2.3 Hungan Tumpek Uduh dengan Pelestarian Alam
Sesungguhnya, perayaan Tumpek Uduh salah satu komponen penting dalam mengajegkan konsep Tri Hita Karana. Salah satu unsur penting dalam konsep itu adalah hubungan harmonis antara manusia dengan lingkungannya dalam kaitan ini hubungan manusia dengan tumbuh-tumbuhan. Ajaran yang terkandung dalam Tumpek Uduh ini sangat luhur. Umat bukan hanya mesti menghargai ciptaan Tuhan, tetapi sekaligus melestarikan tumbuh-tumbuhan yang telah mensejahterakan kehidupannya. Upacara Tumpek Uduh merupakan media pembelajaran bagi masyarakat untuk belajar saling menghormati dan saling menyayangi. Baik sesama manusia maupun terhadap lingkungan. Kenapa dalam hal ini yang dipakai obyek penghormatannya adalah tumbuh-tumbuhan. Karena tumbuh-tumbuhan telah banyak berjasa terhadap manusia dengan tulus ikhlas memberikan kesempatan kepada manusia untuk memetik daunnya, buahnya bahkan sampai batangnya. Tumbuh-tumbuhan memiliki rasa kasihan dan rasa peduli kepada yang lainnya walaupun dia tidak sekelompok speciesnya namun dia mampu memberi makan dan menyediakan kebutuhan binatang dan manusia untuk keperluan sehari-harinya seperti sayur, buah, kayu dan tempat berteduh .

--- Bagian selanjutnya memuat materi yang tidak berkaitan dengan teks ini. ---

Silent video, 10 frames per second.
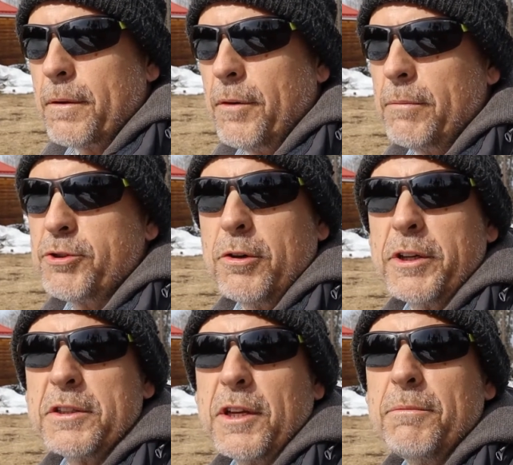I'm
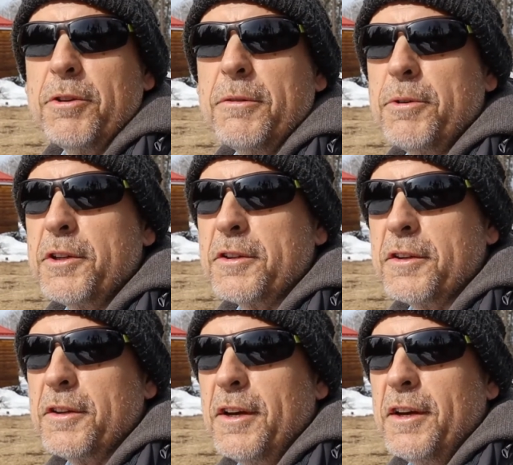showing something, but
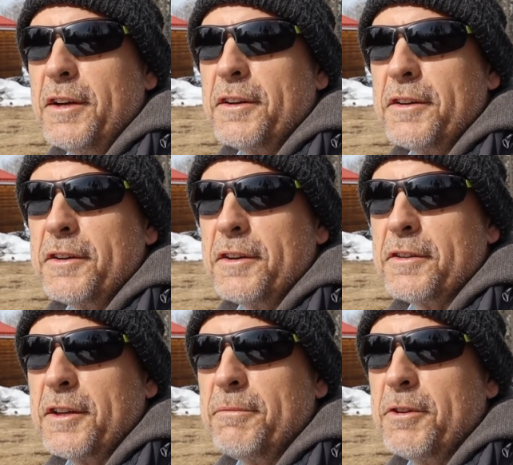
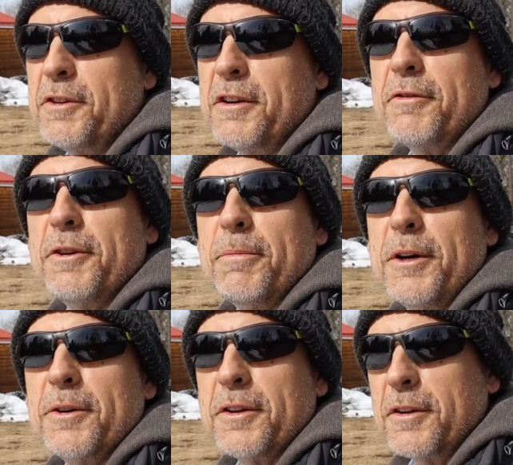it's something different
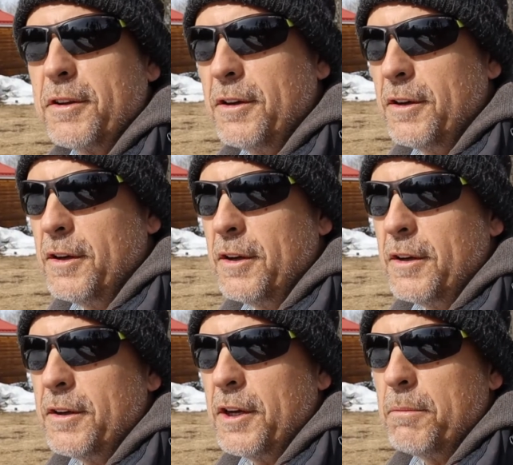about it.
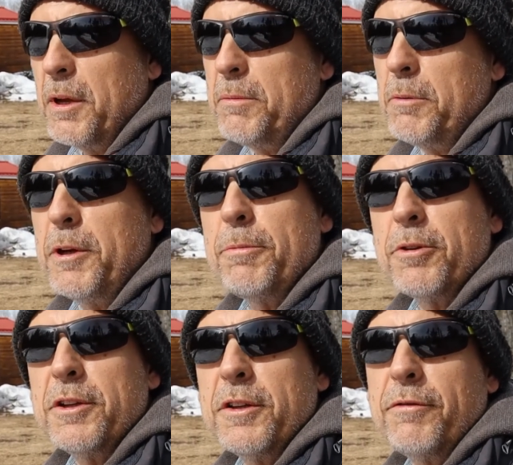And maybe
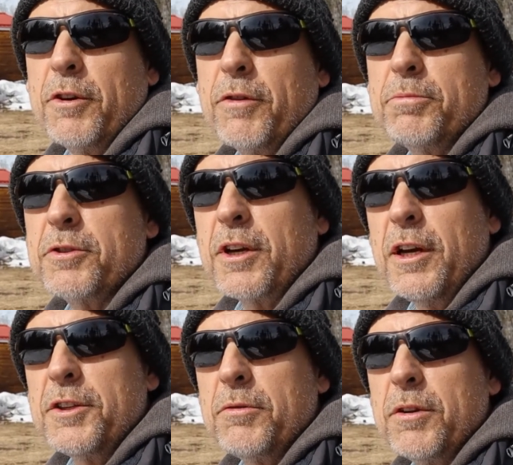people, if you're from
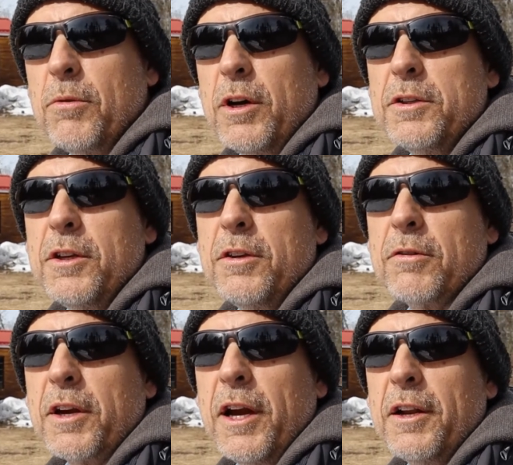Saskatchewan and watching,
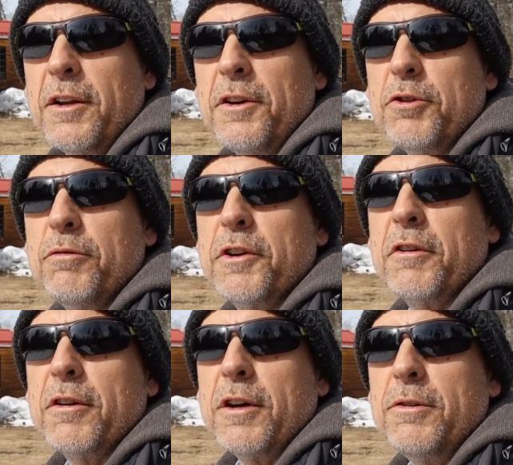or Canada, you'll
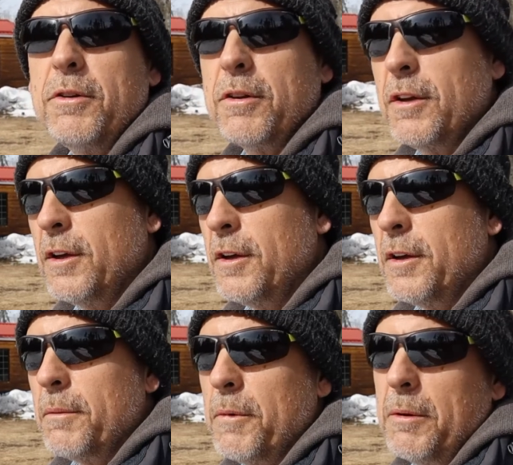figure it out.
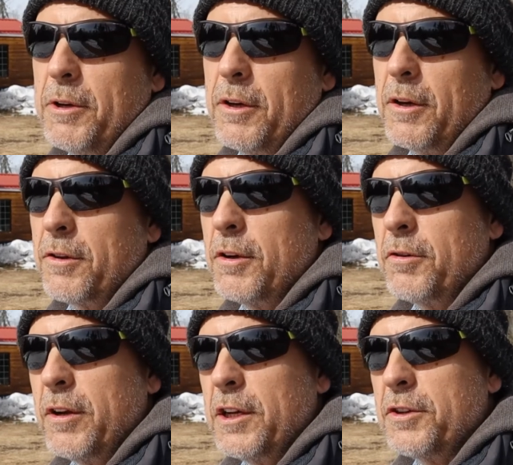Maybe other
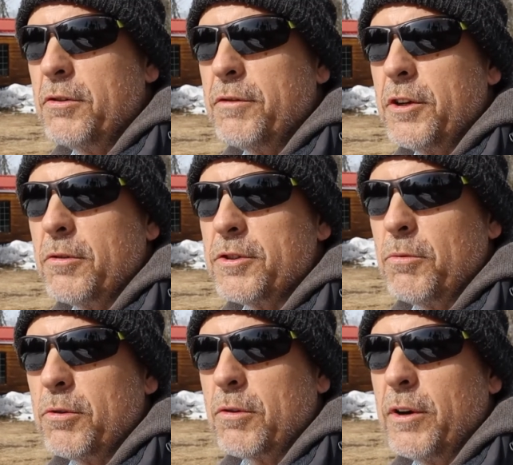international viewers
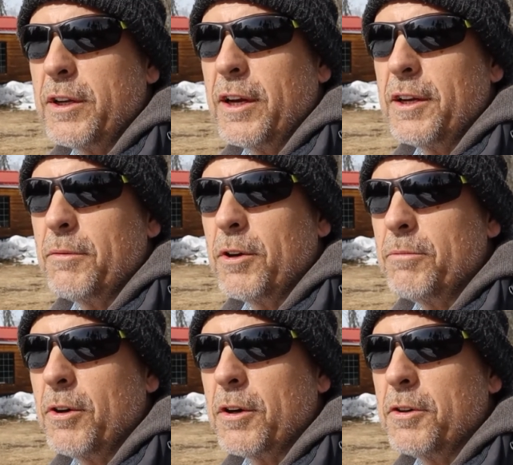won't quite get it, what
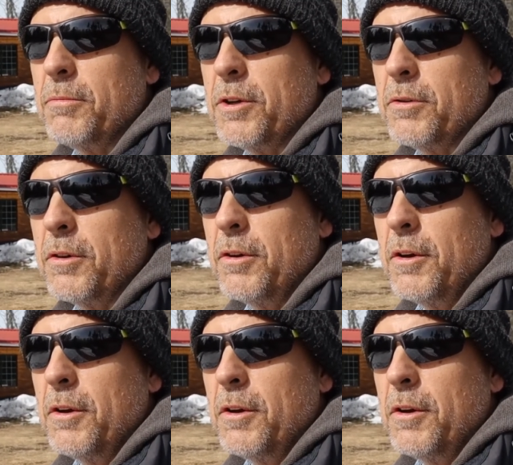I'm talking about.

Maka melalui hari raya Tumpek Uduh ini manusia pada umumnya dan Umat Hindu pada khususnya mulai belajar untuk bisa menanam, memelihara tumbuh-tumbuhan melalui reboisasi atau penghijauan kembali. Kita sebagai manusia yang disebut insan Tuhan yang paling sempurna yang memiliki pikiran, janganlah kita selalu saling memfitnah, menghina dan saling menyalahkan orang lain, dan kita sendiri harus sadar bahwa yang lewat itu adalah dipakai guru yang paling berharga untuk belajar menuju yang lebih baik dan sejahtera. Tumpek Uduh dipakai objek adalah tumbuh-tumbuhan adalah pedoman bagi manusia pada umumnya dan Umat Hindu pada khususnya agar tumbuh dalam pikirannya untuk melestarikan lingkungannya dengan jalan saling menghormati, saling menyayangi, saling memelihara, dan saling membantu serta saling menolong diantara semua insan ciptaan Tuhan.

III. PENUTUP
3.1 Kesimpulan
      Dari uraian di atas, dapat disimpulkan bahwa upacara Tumpek Uduh merupakan suatu upacara yang bermanfaat bagi kelestarian lingkungan khususnya dalam pelestarian tumbuh-tumbuhan. Karena memiliki makna yang sangat mulia, kita sebagai manusia harus saling menjaga hubungan baik dengan Tuhan, menjaga hubungan baik dengan sesama manusia, dan hubungan baik dengan lingkungan sesuai dengan ajaran Tri Hita Karana. Dengan dilaksanakannya Tumpek Uduh ini, manusia setidaknya bisa ingat atas jasa-jasa tumbuhan kepada manusia, sehingga manusia dapat menjaga lingkungan, dan sebaliknya lingkungan juga dapat menjaga kita sesuai dengan hukum aksi reaksi.

Om, Shanti, Shanti, Shanti, Om,
Om A No Badrah Krtawo Yantu Wiswatah.